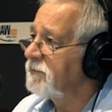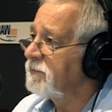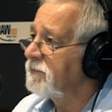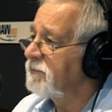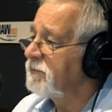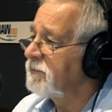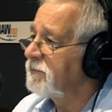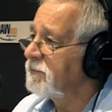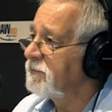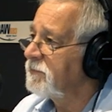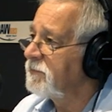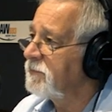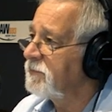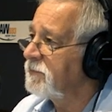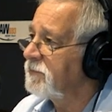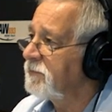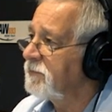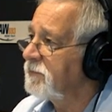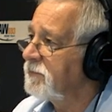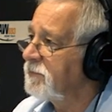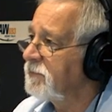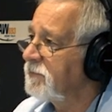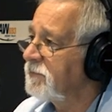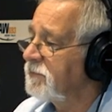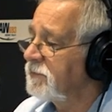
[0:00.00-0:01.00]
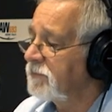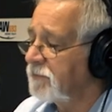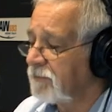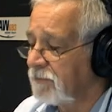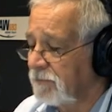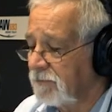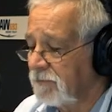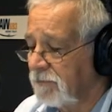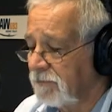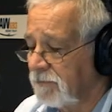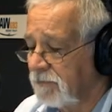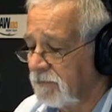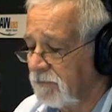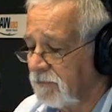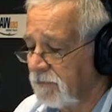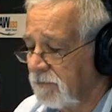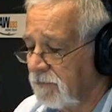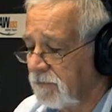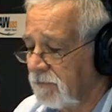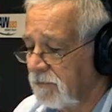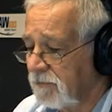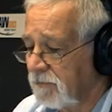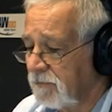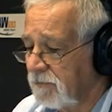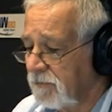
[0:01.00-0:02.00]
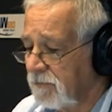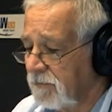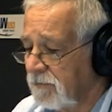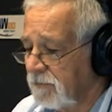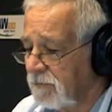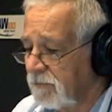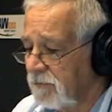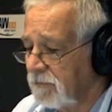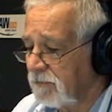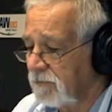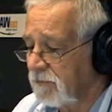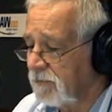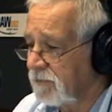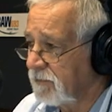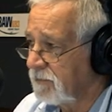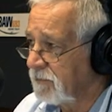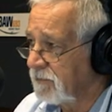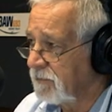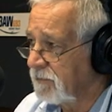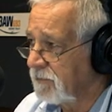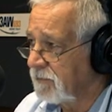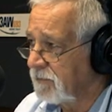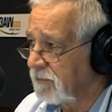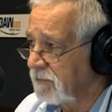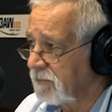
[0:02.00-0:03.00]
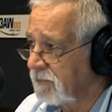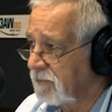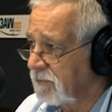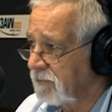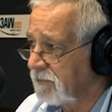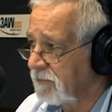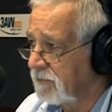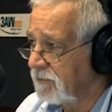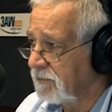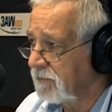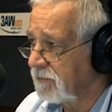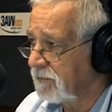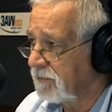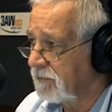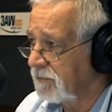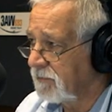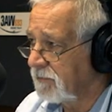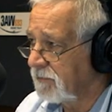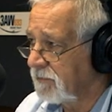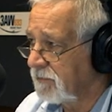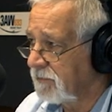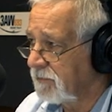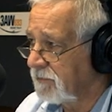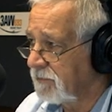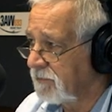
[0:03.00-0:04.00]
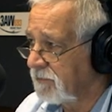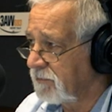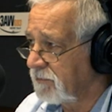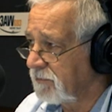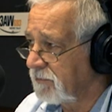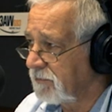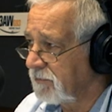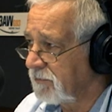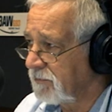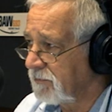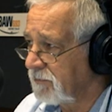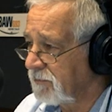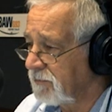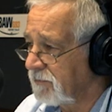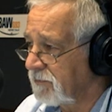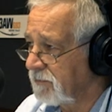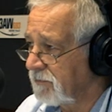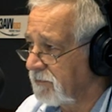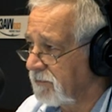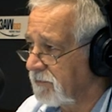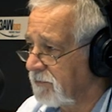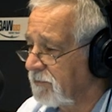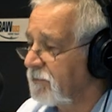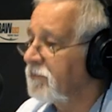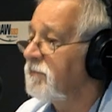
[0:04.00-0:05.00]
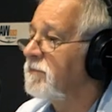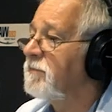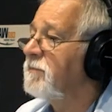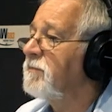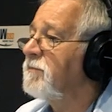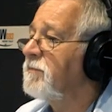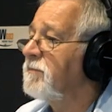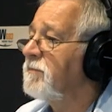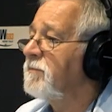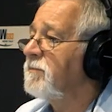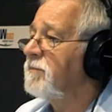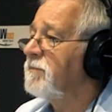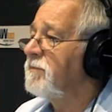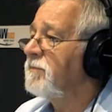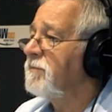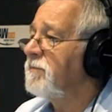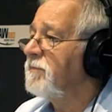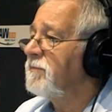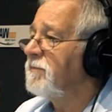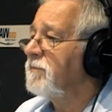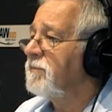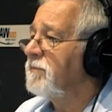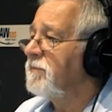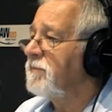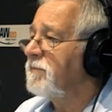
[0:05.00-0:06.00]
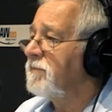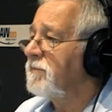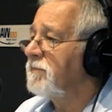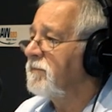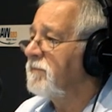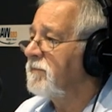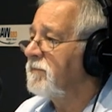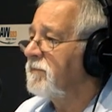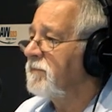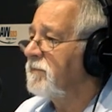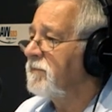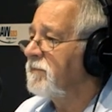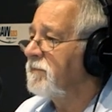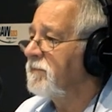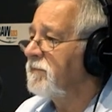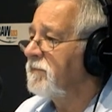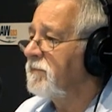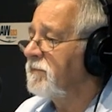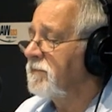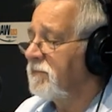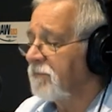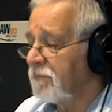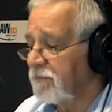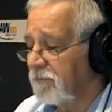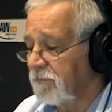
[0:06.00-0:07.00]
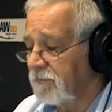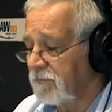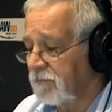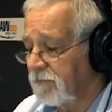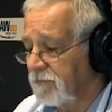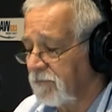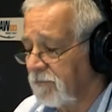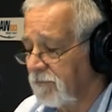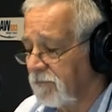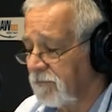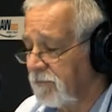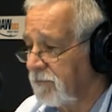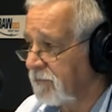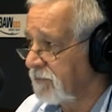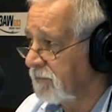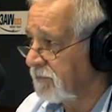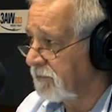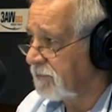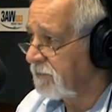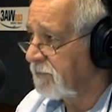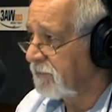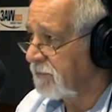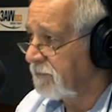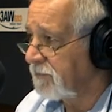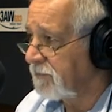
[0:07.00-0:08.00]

[no speech]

→ **Task brief**
Leave the images out. Set down all of the material above exactly.

→ **Task result**
[0:00.00-0:01.00]
[0:01.00-0:02.00]
[0:02.00-0:03.00]
[0:03.00-0:04.00]
[0:04.00-0:05.00]
[0:05.00-0:06.00]
[0:06.00-0:07.00]
[0:07.00-0:08.00]

[no speech]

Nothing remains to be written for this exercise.